Top of Stored data
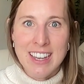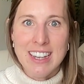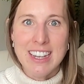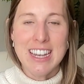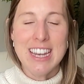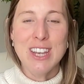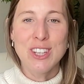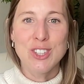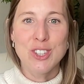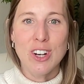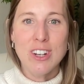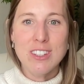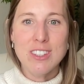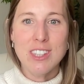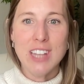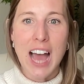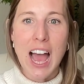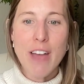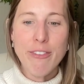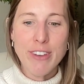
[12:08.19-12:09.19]
He starts
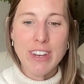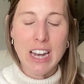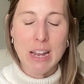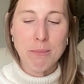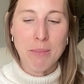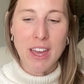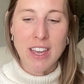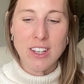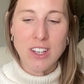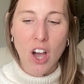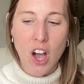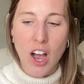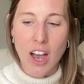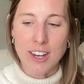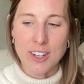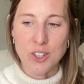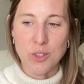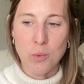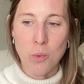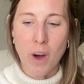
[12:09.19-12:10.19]
laughing, and I'm like,
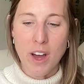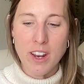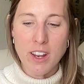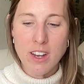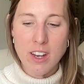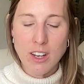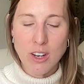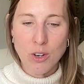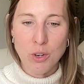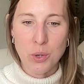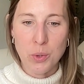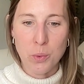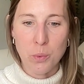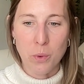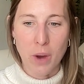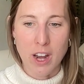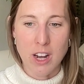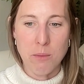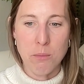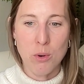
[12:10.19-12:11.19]
gosh, what an
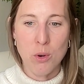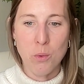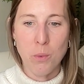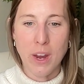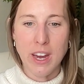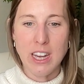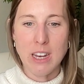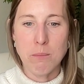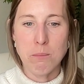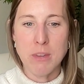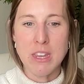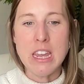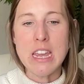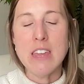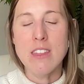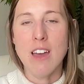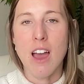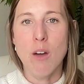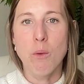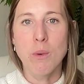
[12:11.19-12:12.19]
incredible way to be,
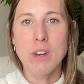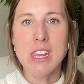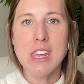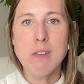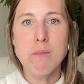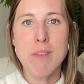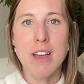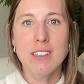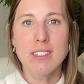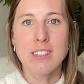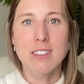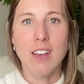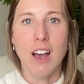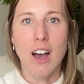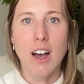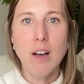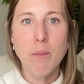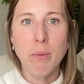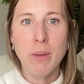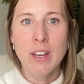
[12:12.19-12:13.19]
that when he messes
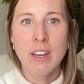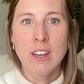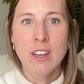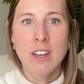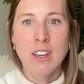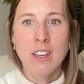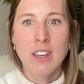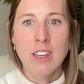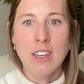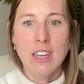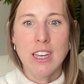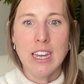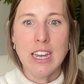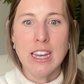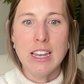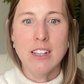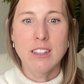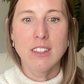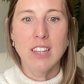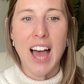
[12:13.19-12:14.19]
up,
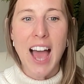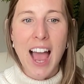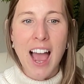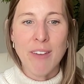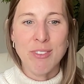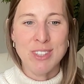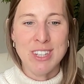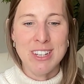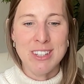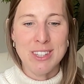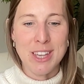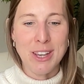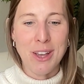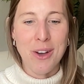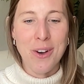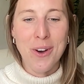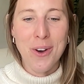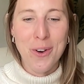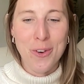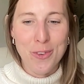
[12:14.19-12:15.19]
he laughs and he's like,
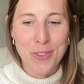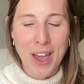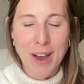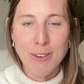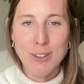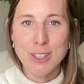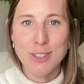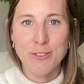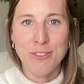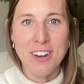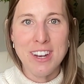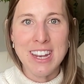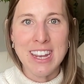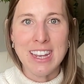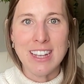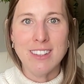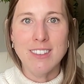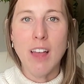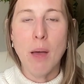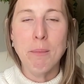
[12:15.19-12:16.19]
oh, that was
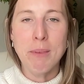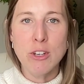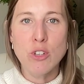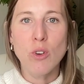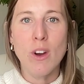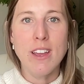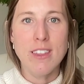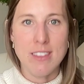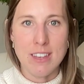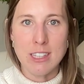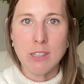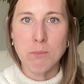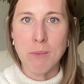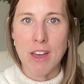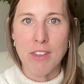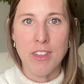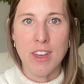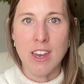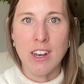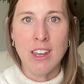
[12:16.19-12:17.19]
funny. Let me try this
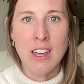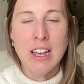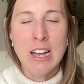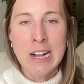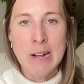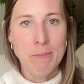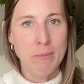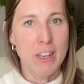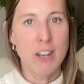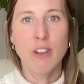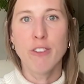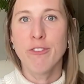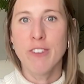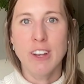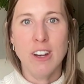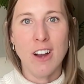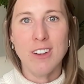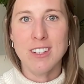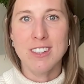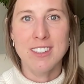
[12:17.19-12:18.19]
method. And he'll
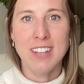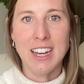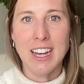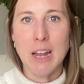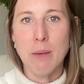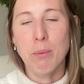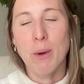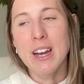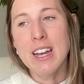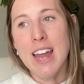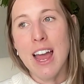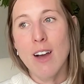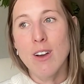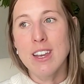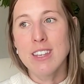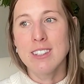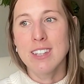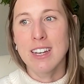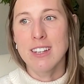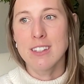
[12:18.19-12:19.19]
figure out to stand up. Right now, he
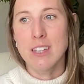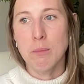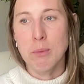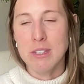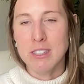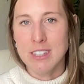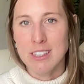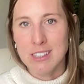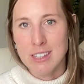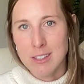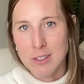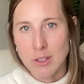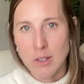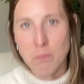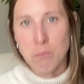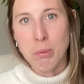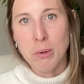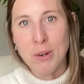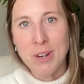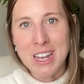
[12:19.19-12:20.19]
stands up. He sticks his little
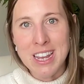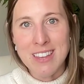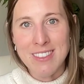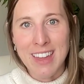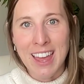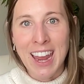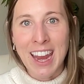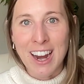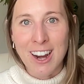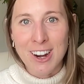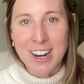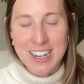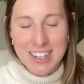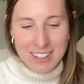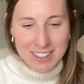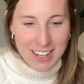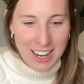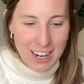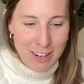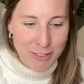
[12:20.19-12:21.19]
booty in the air. He
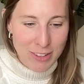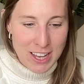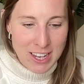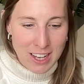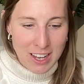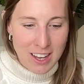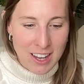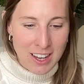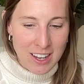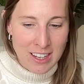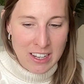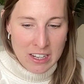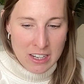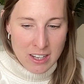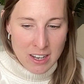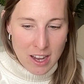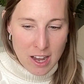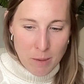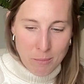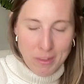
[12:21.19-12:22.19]
does kind of like
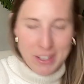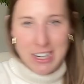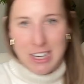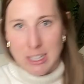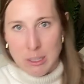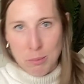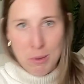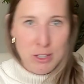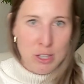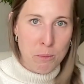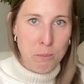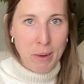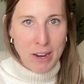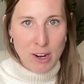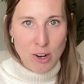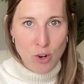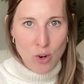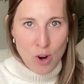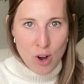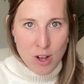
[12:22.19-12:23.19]
like he's about to
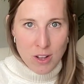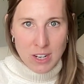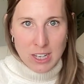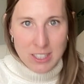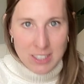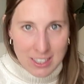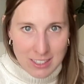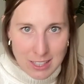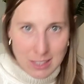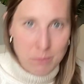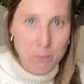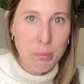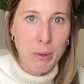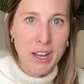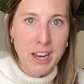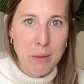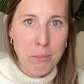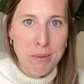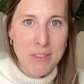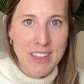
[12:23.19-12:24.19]
bear crawl, and he sticks his
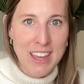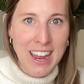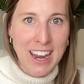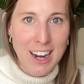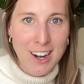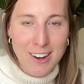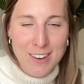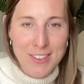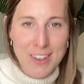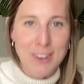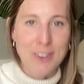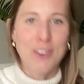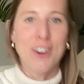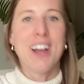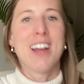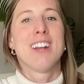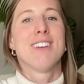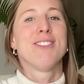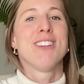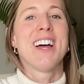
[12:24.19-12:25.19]
butt up in the air, and then he'll
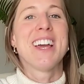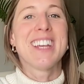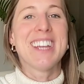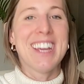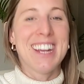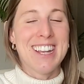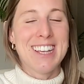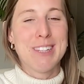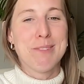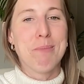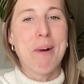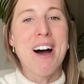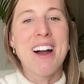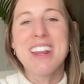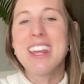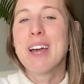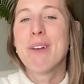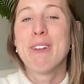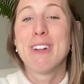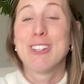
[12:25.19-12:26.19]
kind of like get his
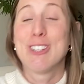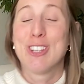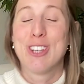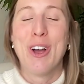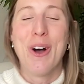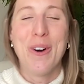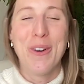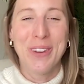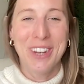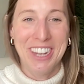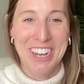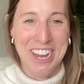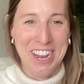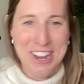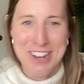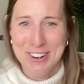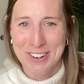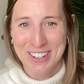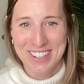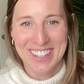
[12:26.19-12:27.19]
body up. It's so
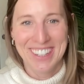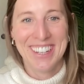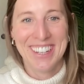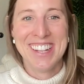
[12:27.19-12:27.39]
cute.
Bottom of Stored data
# What this task involves:
Copy out all the data without changing anything, and drop the pictures.

# Answer to this problem:
[12:08.19-12:09.19]
He starts
[12:09.19-12:10.19]
laughing, and I'm like,
[12:10.19-12:11.19]
gosh, what an
[12:11.19-12:12.19]
incredible way to be,
[12:12.19-12:13.19]
that when he messes
[12:13.19-12:14.19]
up,
[12:14.19-12:15.19]
he laughs and he's like,
[12:15.19-12:16.19]
oh, that was
[12:16.19-12:17.19]
funny. Let me try this
[12:17.19-12:18.19]
method. And he'll
[12:18.19-12:19.19]
figure out to stand up. Right now, he
[12:19.19-12:20.19]
stands up. He sticks his little
[12:20.19-12:21.19]
booty in the air. He
[12:21.19-12:22.19]
does kind of like
[12:22.19-12:23.19]
like he's about to
[12:23.19-12:24.19]
bear crawl, and he sticks his
[12:24.19-12:25.19]
butt up in the air, and then he'll
[12:25.19-12:26.19]
kind of like get his
[12:26.19-12:27.19]
body up. It's so
[12:27.19-12:27.39]
cute.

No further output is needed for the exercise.